I straddle his hips and take a small jar out of my pocket, an ointment typically used for healing, beeswax laced with mint and lavender. The smell of it permeates the air with floral and heady mint, and I take some on my fingers and work it between my hands until it warms.

"We haven't yet talked about what you did with water in the chamber under Trier," Otto says, his voice half-muffled in the bedding.

"We haven't," I agree and rub my hands from his neck straight down his spine.

He hisses, more in surprise than anything, his muscles going tense at the contact. But I do it again, more firmly, working my thumbs in circles down his back, and after another repetition, he starts to relax into the mattress. Two more swipes, and he emits a low groan.

I want to talk about what I did in the chamber. How I controlled water and stones to encase Johann, and how those simple acts have cracked open something in my chest so that now I feel like part of me is slipping through that crack. How I can see the world that Holda wants, a world of wild magic and infinite possibilities.

But as wonderful and miraculous as it could be, wild magic wasn't enough to save Johann, and I'm so sorry, so unspeakably sorry, because I don't know if this kind of magic will ever be enough to save everyone.

I want to talk to Otto, I do. But all we've been doing is talking, and planning, and worrying, and this moment feels simplified, the way our travels did when it was just him and Liesel and me. The fact that that time suddenly feels simple elicits a chuckle from me.
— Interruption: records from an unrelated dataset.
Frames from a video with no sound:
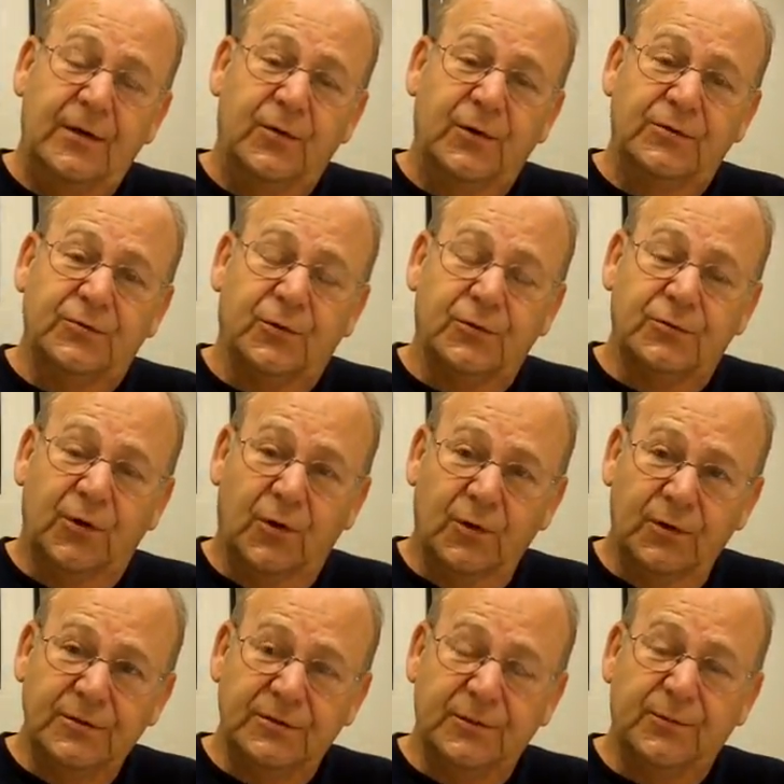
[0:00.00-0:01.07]
which will
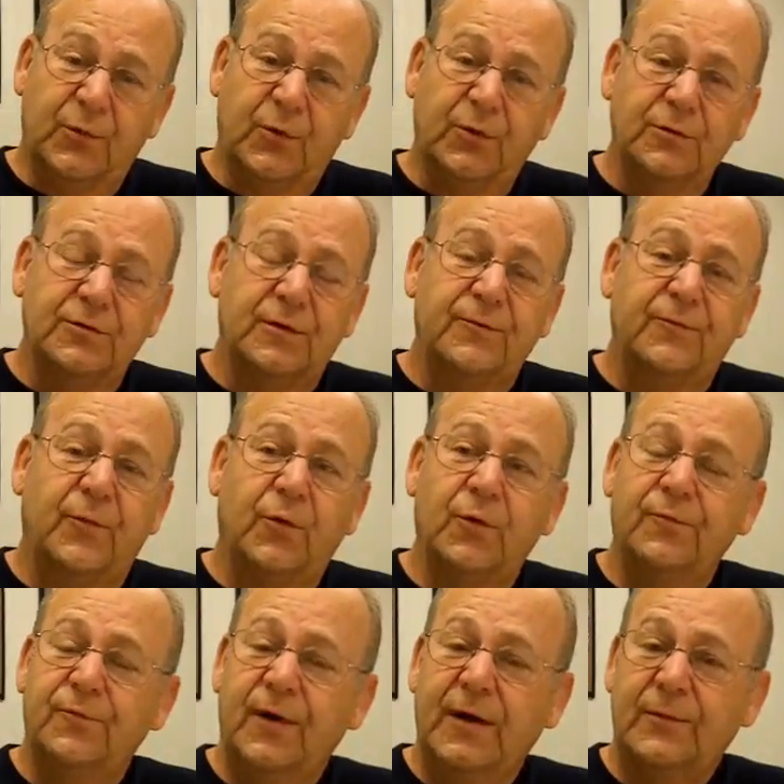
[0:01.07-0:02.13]
totally support the
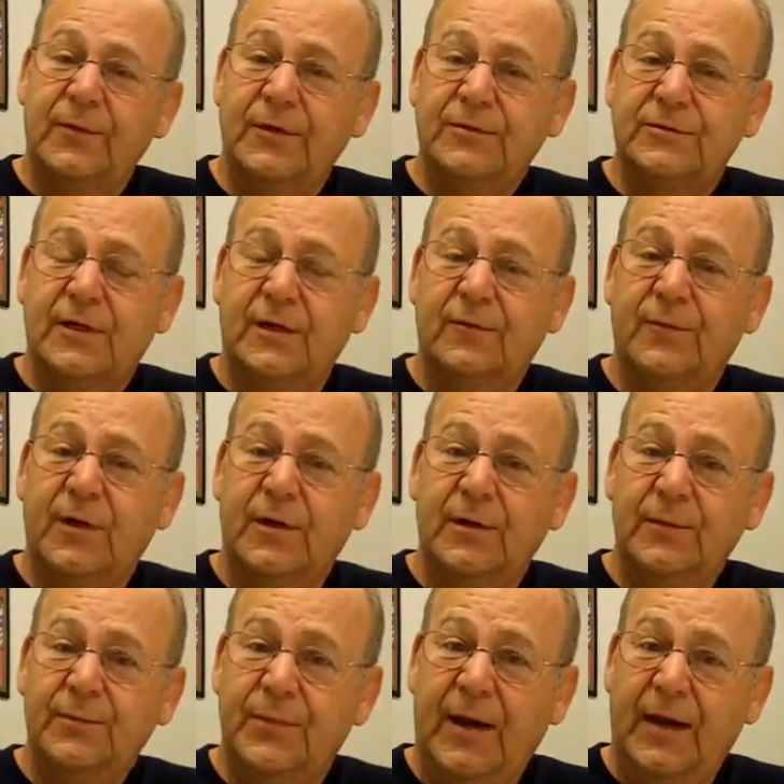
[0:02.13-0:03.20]
4 families that have been
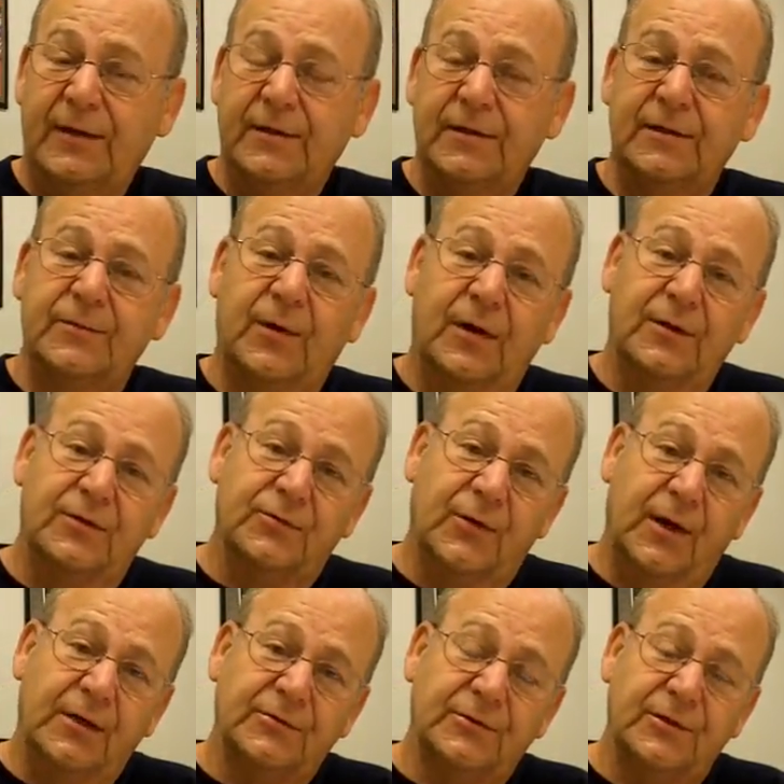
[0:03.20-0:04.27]
impacted by the
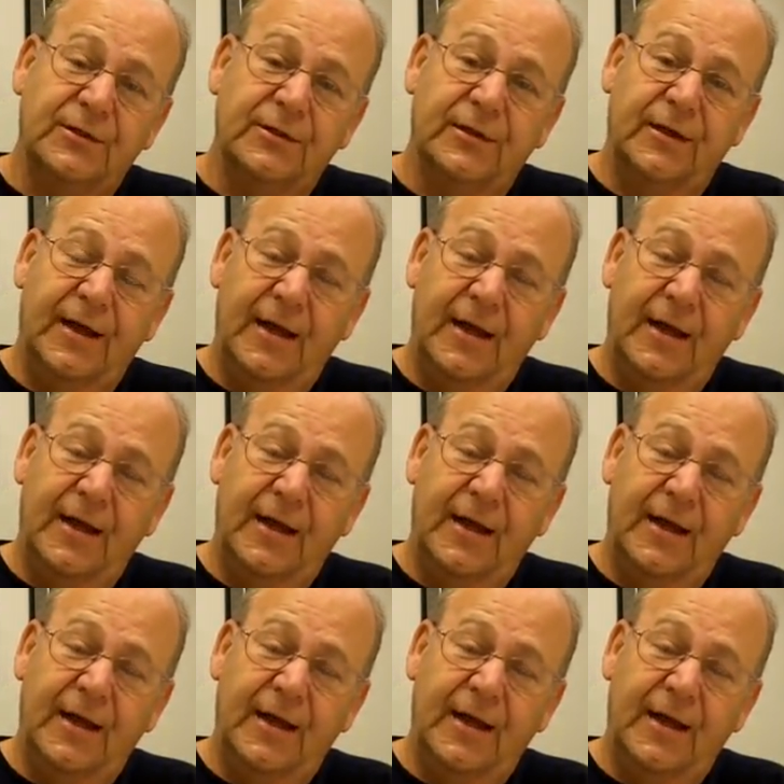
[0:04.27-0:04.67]
tragedy that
Otto flicks an eye open but doesn't turn to look back at me. I push the pad of my hands into a muscle on his shoulder, and instead of asking why I laughed, he keens, long and low and ending on his own chuckle.

"Why haven't we been doing this the whole time?" he mumble-whimpers into his arm.
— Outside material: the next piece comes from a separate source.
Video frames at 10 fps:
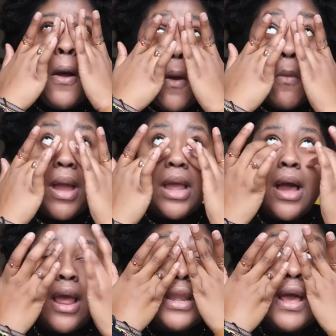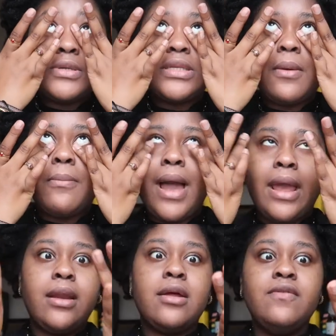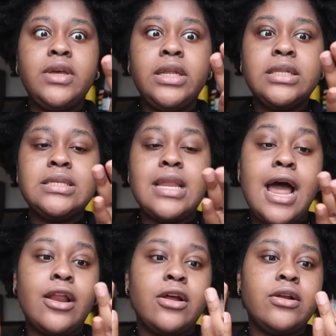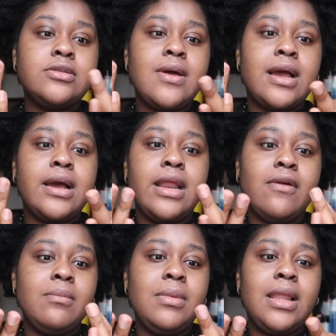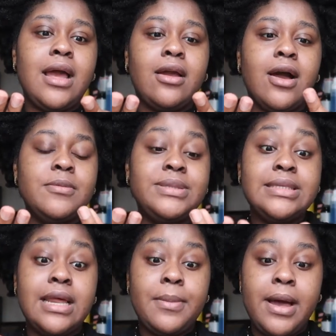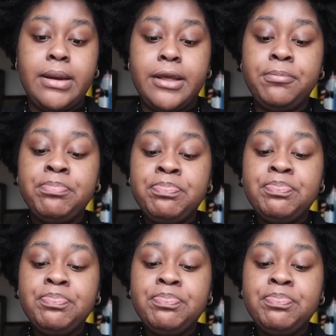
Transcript: oh my god, and that was like my inconvenience, not hers, so I couldn't even be like upset about it.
"There were far many other things I wanted to do with your body," I say.

"So this is you being bored of me, is that it?"

"Excruciatingly. Can't you tell?" I find another knot and work it with my thumbs and the noise he makes is sinful, so deep that my stomach tightens.

"I missed it," he says softly.

I frown down at him. He doesn't see, but he answers my unspoken question anyway.

"Your laugh," he whispers.

My hands still.

It's the barest pause, but he flips beneath me, and I lurch up with a squeal. He catches me and resets me on his hips, only with him facing me now, and he yanks me down, capturing my mouth with his.